It was the day that we learned of Ash’s death, a Sunday. Meg and I received the Dale’s food delivery from Second Harvest in the morning, then Erinn led our church service in the afternoon with back up from me and Olivia. Our friend Mike (who we hadn’t seen in many months) popped in before the service to say hello; a bright spot in the midst of the sad task of sharing the unbelievable news that Ash was gone.
Later that afternoon I found myself back in Parkdale, needing to return our van, Morrison, to her parking spot after unsuccessfully trying to park elsewhere (long, unnecessary story.) After parking, I randomly chose one of the two possible routes back to my bike. I was in a bit of a daze; physically tired from a long day, and more emotionally spent than I even realized. I didn’t know it then, but I was about to take a four week leave from work (about which I’ll share more in another post.) All I knew in that moment was that I was in desperate need of a hug.

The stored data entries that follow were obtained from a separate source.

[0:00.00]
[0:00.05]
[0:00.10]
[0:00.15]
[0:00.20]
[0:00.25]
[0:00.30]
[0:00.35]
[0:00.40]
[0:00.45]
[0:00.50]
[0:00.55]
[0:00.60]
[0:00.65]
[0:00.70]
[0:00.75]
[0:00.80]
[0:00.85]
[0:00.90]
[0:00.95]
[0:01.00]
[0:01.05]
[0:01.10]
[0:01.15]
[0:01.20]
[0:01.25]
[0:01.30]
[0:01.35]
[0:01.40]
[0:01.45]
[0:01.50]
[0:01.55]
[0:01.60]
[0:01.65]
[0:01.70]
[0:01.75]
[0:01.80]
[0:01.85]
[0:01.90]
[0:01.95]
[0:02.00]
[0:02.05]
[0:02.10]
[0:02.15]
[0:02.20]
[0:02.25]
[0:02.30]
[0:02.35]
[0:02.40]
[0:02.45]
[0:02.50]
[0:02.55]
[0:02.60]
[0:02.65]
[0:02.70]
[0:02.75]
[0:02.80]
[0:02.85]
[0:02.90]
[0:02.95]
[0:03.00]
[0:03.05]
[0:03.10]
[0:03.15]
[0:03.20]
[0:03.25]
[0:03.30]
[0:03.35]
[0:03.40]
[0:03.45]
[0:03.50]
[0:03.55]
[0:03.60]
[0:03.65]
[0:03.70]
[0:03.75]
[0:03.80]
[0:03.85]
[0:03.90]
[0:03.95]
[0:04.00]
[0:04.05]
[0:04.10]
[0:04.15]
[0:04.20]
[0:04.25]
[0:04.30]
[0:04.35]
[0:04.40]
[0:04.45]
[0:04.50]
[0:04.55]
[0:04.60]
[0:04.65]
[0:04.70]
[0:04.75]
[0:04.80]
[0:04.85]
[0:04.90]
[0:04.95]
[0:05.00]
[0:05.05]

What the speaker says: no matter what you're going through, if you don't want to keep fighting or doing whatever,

As I walked down Queen Street, I heard my name being called. Just to my right, sitting on some steps, was Mike. I hadn’t recognized him in my hazy state, but he’d spotted me. I was so happy to see him, as I hadn’t had a chance to chat with him when he dropped by church earlier. He was thrilled too, and exclaimed, “Jesus told me to sit on these steps! So I did, and now here you are!” We spoke for a moment, sharing a bit about how each of us were doing. I told him that I was tired, and that I could really use a hug.

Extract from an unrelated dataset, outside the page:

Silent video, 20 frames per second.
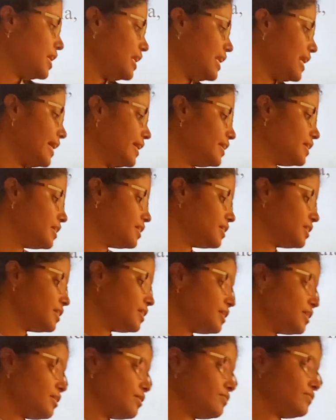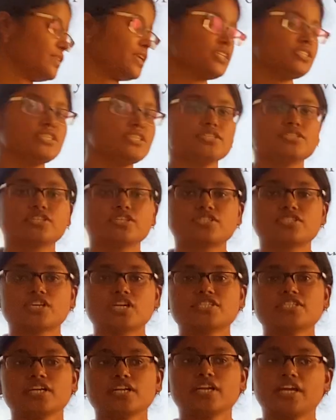Like first is
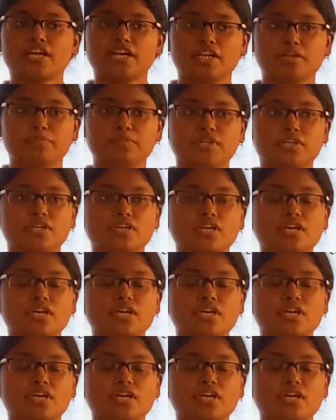research and academic.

Mike leapt up from his perch on the steps, and threw his arms around me. It was a great hug. We chatted for another moment, then he decided to give me another hug. Mid-embrace I told him that I was pretty sure Jesus asked him to sit on those steps so that he could give me those hugs. He didn’t disagree 🙂
Fast forward seven weeks, and back to our Sunday service. Again, Mike popped in to say hello, and this time I made a point of connecting with him. I wanted to ask permission to share this story, and he readily agreed. He didn’t actually remember much of it, so I reminded him what happened. I told him that I had really needed those hugs, and had later realized that I needed to take a bit of time away. He said, “well, yeah! You’ve been carrying everyone else’s pain! You can’t be doing that!”
It seems to me that Mike had, again, received some inside information from the One who knows me (and you) best. As I’ll write about next time, this was the main lesson I learned during my time away– that I truly can’t carrying everyone else’s pain around with me. Hearing those words from Mike’s lips confirmed this humbling, uncomfortable truth, and I am grateful.